Wednesday, May 26, 2004

85% of all statistics are lies



As a balance for my previous post:

look at the last comment on this page

Jaron Lanier points out that not only does Ray Kurtzweil handpick his datapoints, but he also manufactures his own scale. Scale is SOOOOO important a lot of the time. In the early days of surveying in Europe the Lords found the more accurate their measurements, the longer their borders. Think about it, if you measure a coastline with a 1000ft long ruler you'll miss any feature under 1000 feet. So, if you go back and measure it with a 1ft ruler you'll find the coastline is actually quite a bit longer. Lanier points out that Kurtzweil has selected the size of his rulter to fit the trends he's trying to express.

On the other hand, Lanier doesn't throw the baby out with the bathwater. He gives props to Kurtzweil.

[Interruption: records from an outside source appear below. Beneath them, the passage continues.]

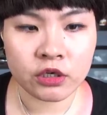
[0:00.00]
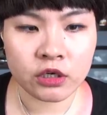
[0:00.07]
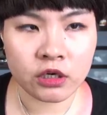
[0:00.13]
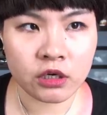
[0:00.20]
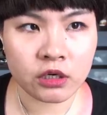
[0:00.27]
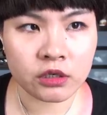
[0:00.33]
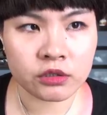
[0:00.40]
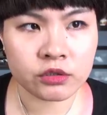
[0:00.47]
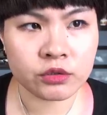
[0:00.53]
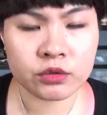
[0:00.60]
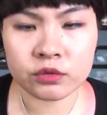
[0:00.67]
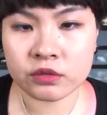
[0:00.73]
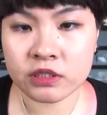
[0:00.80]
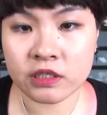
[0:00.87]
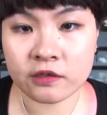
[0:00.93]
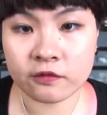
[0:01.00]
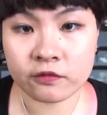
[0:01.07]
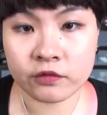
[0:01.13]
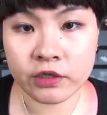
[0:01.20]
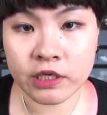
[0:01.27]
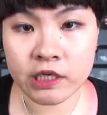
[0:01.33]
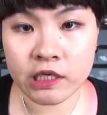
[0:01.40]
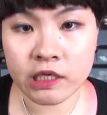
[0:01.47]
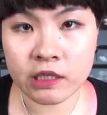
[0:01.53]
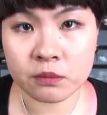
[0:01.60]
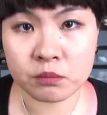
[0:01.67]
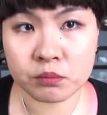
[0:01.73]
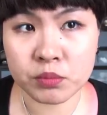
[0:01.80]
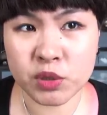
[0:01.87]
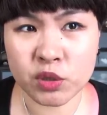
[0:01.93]
Uh, cruelty-free
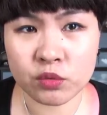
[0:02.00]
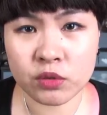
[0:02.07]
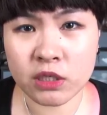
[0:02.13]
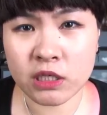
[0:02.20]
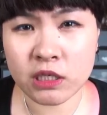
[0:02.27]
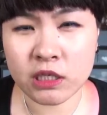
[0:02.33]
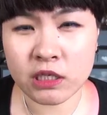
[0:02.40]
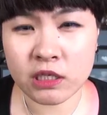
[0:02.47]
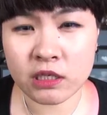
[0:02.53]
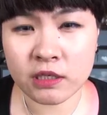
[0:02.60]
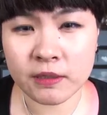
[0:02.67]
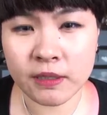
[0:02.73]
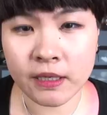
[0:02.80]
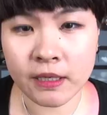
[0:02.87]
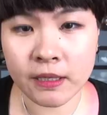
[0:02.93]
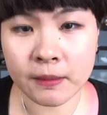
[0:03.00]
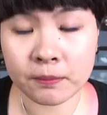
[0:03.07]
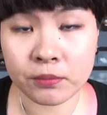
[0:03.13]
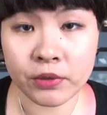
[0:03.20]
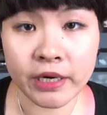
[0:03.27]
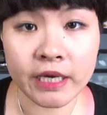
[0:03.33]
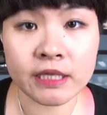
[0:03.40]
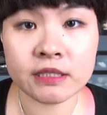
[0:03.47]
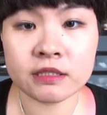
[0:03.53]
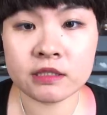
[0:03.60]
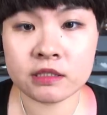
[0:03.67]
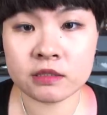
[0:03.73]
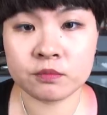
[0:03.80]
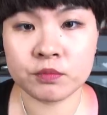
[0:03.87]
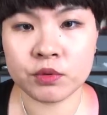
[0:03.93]
beauty uh,
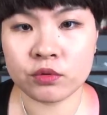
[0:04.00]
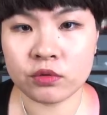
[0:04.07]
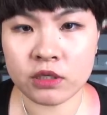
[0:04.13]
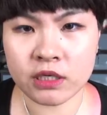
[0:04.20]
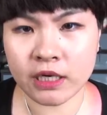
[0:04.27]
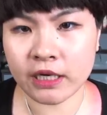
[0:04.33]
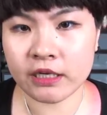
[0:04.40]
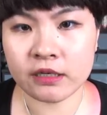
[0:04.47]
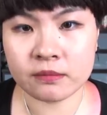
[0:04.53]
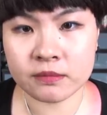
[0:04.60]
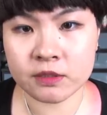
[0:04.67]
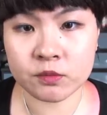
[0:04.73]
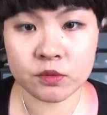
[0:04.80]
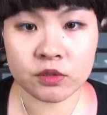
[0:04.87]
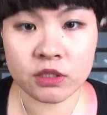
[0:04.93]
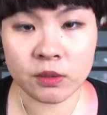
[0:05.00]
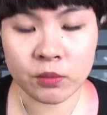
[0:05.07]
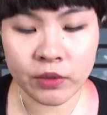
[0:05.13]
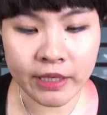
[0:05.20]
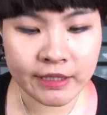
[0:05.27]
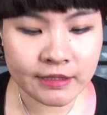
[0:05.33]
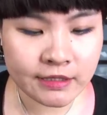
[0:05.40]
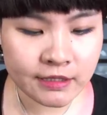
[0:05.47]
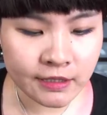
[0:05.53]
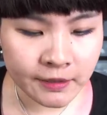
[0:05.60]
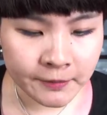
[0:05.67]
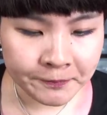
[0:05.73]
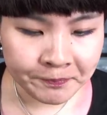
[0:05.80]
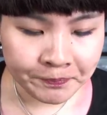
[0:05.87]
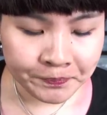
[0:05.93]
brands, beauty items, beauty brands.
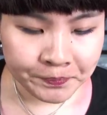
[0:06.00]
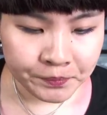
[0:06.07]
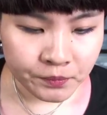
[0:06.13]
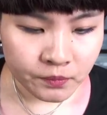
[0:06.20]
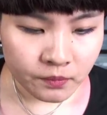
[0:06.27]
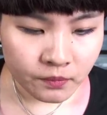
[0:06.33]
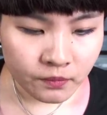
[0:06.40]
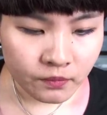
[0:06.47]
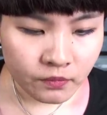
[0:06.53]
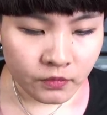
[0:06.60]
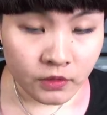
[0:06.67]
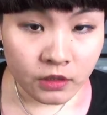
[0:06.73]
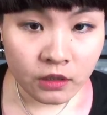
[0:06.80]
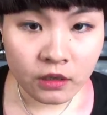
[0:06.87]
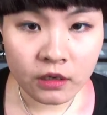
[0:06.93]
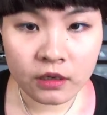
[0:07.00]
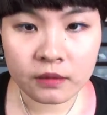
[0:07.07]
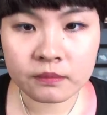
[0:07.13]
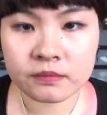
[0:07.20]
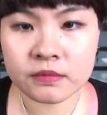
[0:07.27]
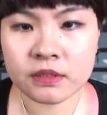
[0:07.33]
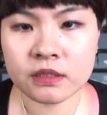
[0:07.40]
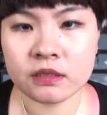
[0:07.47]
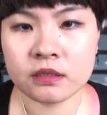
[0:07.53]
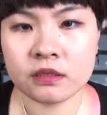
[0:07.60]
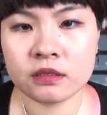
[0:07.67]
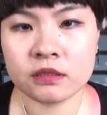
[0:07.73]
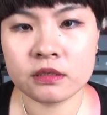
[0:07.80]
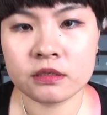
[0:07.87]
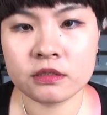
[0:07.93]
Um,
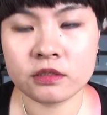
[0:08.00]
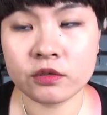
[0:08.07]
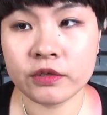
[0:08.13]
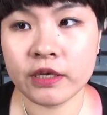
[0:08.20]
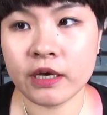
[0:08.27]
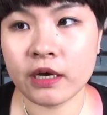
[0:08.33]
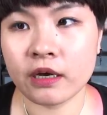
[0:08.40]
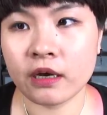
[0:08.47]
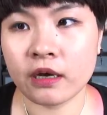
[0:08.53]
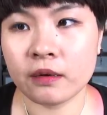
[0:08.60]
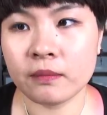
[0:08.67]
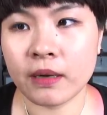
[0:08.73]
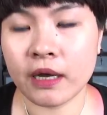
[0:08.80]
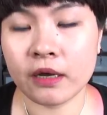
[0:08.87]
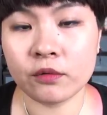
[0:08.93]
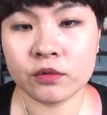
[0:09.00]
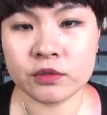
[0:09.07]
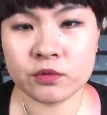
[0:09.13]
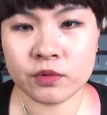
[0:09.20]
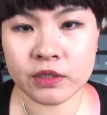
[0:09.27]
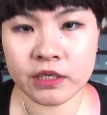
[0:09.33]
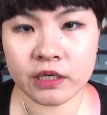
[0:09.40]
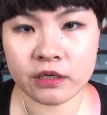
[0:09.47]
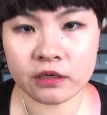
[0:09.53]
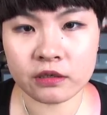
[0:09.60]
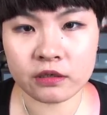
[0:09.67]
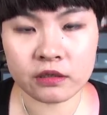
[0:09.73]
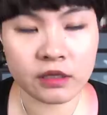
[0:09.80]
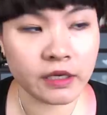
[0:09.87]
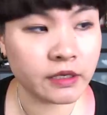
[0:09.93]
so yeah, um, I was working
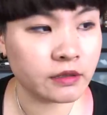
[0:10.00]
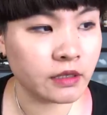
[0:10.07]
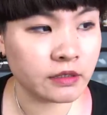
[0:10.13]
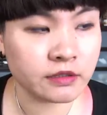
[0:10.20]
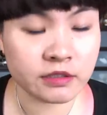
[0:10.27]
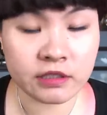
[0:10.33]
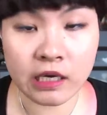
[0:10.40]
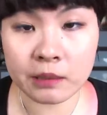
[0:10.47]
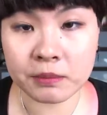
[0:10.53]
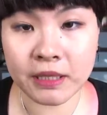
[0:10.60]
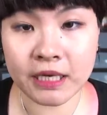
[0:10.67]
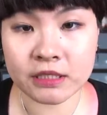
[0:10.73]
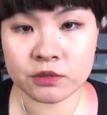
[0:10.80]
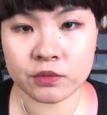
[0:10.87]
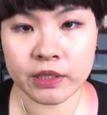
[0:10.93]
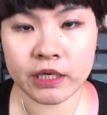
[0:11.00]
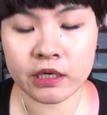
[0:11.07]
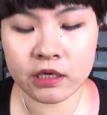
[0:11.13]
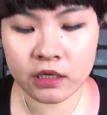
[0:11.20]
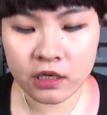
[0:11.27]
like non-stop last week,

I cooled on the idea of singularity over night. It just sounds too kooky, too sciFi. But then I started reading a CSO Magazine article on RFID (radio frequency ID tags) and I'm right back in lockstep with Kurtzweil.

Here's the comment I sent to CSO Magazine after reading the article:

One of the defining characteristics of a complex system is the inability to determine (with any precision) an initial condition from any current state. The other side of that coin is the inability to predict any future state based on knowledge of initial conditions (e.g. the weather, the stock market, etc.). With as many variables as we have in play here it's hard to say where RFID is going to go.

It's easy to imagine combining RFID with several other up-and-coming technologies (e.g. IPv6, high density ROM, spintronics, etc.) to come up with a whole new way of doing things.

Already I've seen an article on a club in Spain implanting RFID chips into patrons who don't want to have to carry credit cards. That's a simple application of a current technology that sounds incredibly "futurist".

It seems to me that the security problems inherent in RFID are in no way unique to RFID.

Security depends on rules and limits. The problem we face with RFID is the same problem posed to security in any semi-chaotic system. The boundaries of the system are not easily definable. The response will either need to be draconian in drawing an arbitrarily broad boundary around the system (i.e. lockdown, timebombs, passwords, etc) or it'll need to be more intelligent than the business processes that are created by whatever marriage of technology we see in the future. We're not yet able to manufacture "Smart" automation. So I predict what we'll see is a cry from the security/privacy advocates to regulate - at the same time we'll see risk-takers forge ahead and boom/crash through cycles of innovations and attacks on those innovations.

Either way; RFID=job security for security professionals.